Aos 43 anos, Preta Gil mostra maturidade ao trazer um álbum consistente e inteligente na escolha das músicas. Ao lado do DJ Batutinha, responsável pela produção desse novo trabalho, ela traz 10 faixas com composições de Ana Carolina, Pretinho da Serra, Seu Jorge, Marilia Mendonça e outros compositores.

A pluralidade também está nos temas. Ouvir o disco por completo é cantar o amor, a liberdade feminina, o empoderamento e a representatividade, inclusive pode-se fazer uma relação com o título de “Todas as Cores” com para todos os povos. No clipe e letra de “Vá se Benzer” (Leonardo Reis, Deco Simões, Emerson Taquari e Sergio Rocha) essa mensagem fica bem clara. “Negro, branco, índio, eu sou. Diz aí quem é você?” diz a letra da música cantada em parceria com Gal Costa.

O disco traz outras canções que são potenciais singles. “Botando a Fila pra Andar”, escrita por Ana Carolina, é um bom exemplo. Ana é responsável pelo maior sucesso da carreira de Preta, a música “Sinais de Fogo”. Já “Sai da Geladeira” (Pretinho da Serrinha, Leandro Fab, Rogê e Seu Jorge), gravada inicialmente por Paula Lima, fala de se abrir para o mundo e amar.

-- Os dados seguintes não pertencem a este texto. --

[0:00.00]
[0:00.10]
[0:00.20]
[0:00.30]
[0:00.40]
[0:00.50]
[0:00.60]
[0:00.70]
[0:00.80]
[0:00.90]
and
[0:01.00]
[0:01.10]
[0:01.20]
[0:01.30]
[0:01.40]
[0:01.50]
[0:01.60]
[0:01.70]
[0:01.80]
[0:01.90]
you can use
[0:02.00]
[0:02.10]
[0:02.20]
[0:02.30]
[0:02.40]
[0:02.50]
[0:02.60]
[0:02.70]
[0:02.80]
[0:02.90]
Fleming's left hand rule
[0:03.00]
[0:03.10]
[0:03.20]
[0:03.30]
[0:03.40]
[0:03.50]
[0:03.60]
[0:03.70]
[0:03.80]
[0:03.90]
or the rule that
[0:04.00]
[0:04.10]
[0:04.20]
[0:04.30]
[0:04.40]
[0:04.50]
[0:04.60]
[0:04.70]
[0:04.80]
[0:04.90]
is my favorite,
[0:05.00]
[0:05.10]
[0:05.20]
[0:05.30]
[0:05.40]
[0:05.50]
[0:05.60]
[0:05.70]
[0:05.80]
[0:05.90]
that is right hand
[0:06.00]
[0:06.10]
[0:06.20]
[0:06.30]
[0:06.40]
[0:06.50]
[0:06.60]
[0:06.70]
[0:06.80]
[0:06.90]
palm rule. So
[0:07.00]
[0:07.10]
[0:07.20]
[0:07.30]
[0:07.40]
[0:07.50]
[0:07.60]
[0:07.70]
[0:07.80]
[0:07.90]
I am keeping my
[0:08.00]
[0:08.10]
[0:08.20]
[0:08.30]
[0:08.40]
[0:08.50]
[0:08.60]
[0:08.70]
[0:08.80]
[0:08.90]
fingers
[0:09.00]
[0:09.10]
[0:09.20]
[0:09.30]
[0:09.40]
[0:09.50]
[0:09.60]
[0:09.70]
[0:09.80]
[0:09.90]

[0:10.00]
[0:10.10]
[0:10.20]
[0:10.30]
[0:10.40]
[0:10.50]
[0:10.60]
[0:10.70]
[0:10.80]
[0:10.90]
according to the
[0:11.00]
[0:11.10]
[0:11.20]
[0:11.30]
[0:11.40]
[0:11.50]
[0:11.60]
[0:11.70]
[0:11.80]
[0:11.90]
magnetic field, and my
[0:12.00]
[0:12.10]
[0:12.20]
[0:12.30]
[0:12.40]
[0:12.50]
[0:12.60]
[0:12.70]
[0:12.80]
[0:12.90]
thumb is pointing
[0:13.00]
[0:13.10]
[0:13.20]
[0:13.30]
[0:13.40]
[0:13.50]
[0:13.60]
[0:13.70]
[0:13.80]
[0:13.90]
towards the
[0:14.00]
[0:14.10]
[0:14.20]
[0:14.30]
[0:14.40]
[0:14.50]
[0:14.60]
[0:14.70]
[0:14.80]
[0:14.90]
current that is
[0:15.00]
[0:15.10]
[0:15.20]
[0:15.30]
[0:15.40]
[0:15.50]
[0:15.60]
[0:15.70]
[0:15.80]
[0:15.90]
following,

E não pense que o romance se dá somente nessa faixa, “Mozi” é uma composição do Batutinha com Gabriel Cantinni, mas pensada na relação da cantora e do seu marido Rodrigo Godoy.

“Cheia de Amor” (Gigi Cerqueira, Filipe Escandurras e Magno Sant’Anna) abre o disco e já deixa o recado que Preta quer passar. A música, que lembra os carimbós dançantes da Dona Onete, fala de uma mulher que não esconde seus desejos e se impõe. “Sei Lá” (Preta, Raniere Oliveira e Marquinho OSócio) também é dançante e tem umas batidas mais secas, além de uma pegada POP. “All Right” (Aila Menezes e Mikael Mutti) e “Ver o Mar” (Daniel Pereira, Fabio Lessa, Thiago Maximino e Luandha Valeria) são as mais calminhas do CD. A primeira tem uma pegada axé e é a música mais fraca de todo o álbum. Já “Ver o Mar” é um reggae bem delícia para encerrar os trabalhos.

Além de Gal Costa, Preta tem a companhia de mais duas cantoras brasileiras. Marilia Mendonça não só enviou uma composição sua (em parceria com Juliano Tchula), mas também gravou “Não Me Testa” com a baiana. Além dessa moda sertaneja fusionada com uma vibe dançante, Preta também gravou com Pabllo Vittar a música “Decote” (Pablo Bispo, Yuri Drummond e Rodrigo Gorky) e deu um samba com letra fortíssima. O videoclipe dessa música já ultrapassou os seis milhões e meio de visualizações no YouTube.

“Todas as Cores” mostra um frescor que não se via desde os dois primeiros discos de Preta Gil, “Prét-A-Porter”, o qual a cantora posou nua na capa e gerou grande repercussão na época devido a comentários gordofóbicos, e “Preta” de 2005.